Inside the rather stuffy conference rooms at the Marriott Eagle Crest hotel in Ypsilanti, MI, entrepreneur after entrepreneur took to the microphone in 15 minute increments, hoping to win over at least one potential investor.
The technologies and strategies they offered varied but their business plans ended the same way: an acquisition by a large company within five to ten years.
The annual Michigan Growth Capital Symposium is the state’s premiere investor event and a good way for a journalist to unscientifically measure the mood of entrepreneurs, angels, and venture capitalists. And what struck me the most about the two-day conference was what I didn’t hear: IPO.
Not so long ago, the initial public offering was considered one of, if not the pinnacle of achievement in American capitalism. IPOs made people rich and companies proud. What entrepreneur didn’t picture himself/herself ringing that hallowed bell at the New York Stock Exchange?
IPOs, however, are largely absent in Michigan. Oh sure, there’s General Motors $26 billion offering. And investors expect Chrysler and auto parts supplier Delphi to follow suit. But those are large established companies that were previously public.
No, I’m talking about high tech startups, companies that make medical devices, software, drugs, solar panels. As far as I can tell, the last relatively young company to seek a major IPO was Affinia Group Holdings in Ann Arbor, MI. Founded in 2004, the aftermarket auto supplier said last summer it wanted to raise up to $230 million, but it has yet to go public.
Yes, there are macro-economic factors that discourage IPOs today. Weak investor demand, Sarbanes-Oxley compliance, lawsuits, high regulatory hurdles for medical devices and drugs at the Food and Drug Administration. The list goes on.
“The bar has been raised significantly,” says Jim Adox, managing director of Venture Investors in Ann Arbor. “You have to have next year’s revenues and profits already in the bank.”
Also, “IPOs are messy,” he continues. “Founders are locked up. And every company faces a shareholder lawsuit when the stock goes down.”
And with potential acquirers sitting on tons of cash, selling your startup makes perfect sense. After all, the state has seen some nice exits in recent years, including Accuri Cytometers, HandyLabs, HealthMedia, and Arbor Networks.
But I suspect culture may have something to do it.
Michigan has produced its fair share of entrepreneurs whose startups went or probably will go public-Larry Page at Google, Eric Lefkofsky at Groupon.
But those companies aren’t based in Michigan. Unlike Silicon Valley and Boston, entrepreneurs in Michigan, and the Midwest in general, are not big risk takers—and other than launching a startup, there’s no bigger risk than taking it public. An IPO also implies a long term commitment to the state where you’re headquartered.
“If you go public, you better think of Michigan as a really good place to run your company,” says David Brophy, the founder of MGCS, who teaches venture capital and private equity at the University of Michigan’s Ross School of Business. “Can I run the 10,000 miles or should I just hand it off to Johnson & Johnson?”

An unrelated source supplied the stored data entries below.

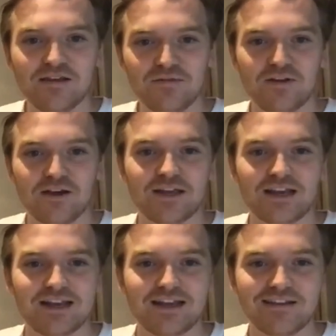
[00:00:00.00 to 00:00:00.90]
very
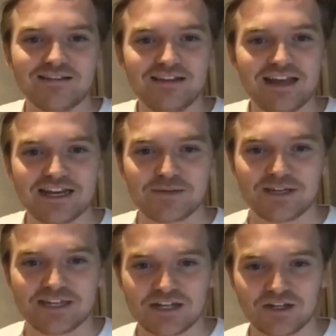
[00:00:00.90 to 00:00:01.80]
clear
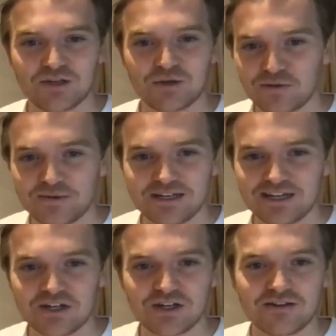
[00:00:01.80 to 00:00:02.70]
expectations,
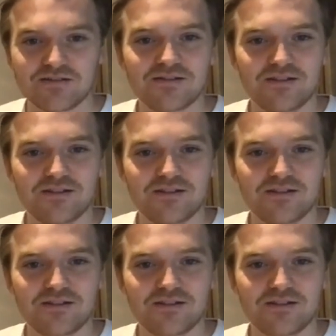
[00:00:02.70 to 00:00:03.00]
documentation,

Dug Song, a prominent tech entrepreneur who co-founded Arbor Networks, says entrepreneurship doesn’t come naturally to Michiganders because their first instinct is to work for big companies. By that logic, it’s natural to assume local entrepreneurs would prefer to eventually sell their technology to those companies than go it alone.
“There’s a difference between building a product and building a company,” Song says.
The IPO market, like the economy in general, is cyclical. And there are signs that it’s coming back to life. The IPO pipeline, which slowed to a trickle in 2008 (when just six companies went public nationwide), rebounded significantly during the last three months of 2010, as 57 companies went public and 56 others registered for IPOs, according to Ernst & Young.
The professional networking site LinkedIn recently filed plans to raise as much as $275 million and there’s rampant speculation about eventual public offerings by Facebook, Twitter, and Groupon.
So the question is, when the IPO recaptures its former mojo, will Michigan startups jump on board?
I doubt it, though a bull market can sometimes do funny things to otherwise conservative people. And there are some good local candidates for an eventual IPO-one investor told me he could see Esperion Therapeutics or Lycera take the plunge.
For now at least, Michigan startups seem content to pass the baton to someone else. And that’s not necessarily a bad thing, as entrepreneurs can use their new riches from an acquisition to launch other startups. And it’s just as easy for outsiders to invest in Michigan and create jobs as for homegrown businesses that grew organically.
“Michigan has done reasonably well attracting companies, based on economic incentives the state is willing to provide,” says Jon Lauckner, president of GM Ventures.
But I’d argue IPO is more than just money or jobs. A state whose homegrown companies command the attention of Wall Street will reap benefits (talent, capital, publicity) long after an entrepreneur sells his dream to the highest bidder.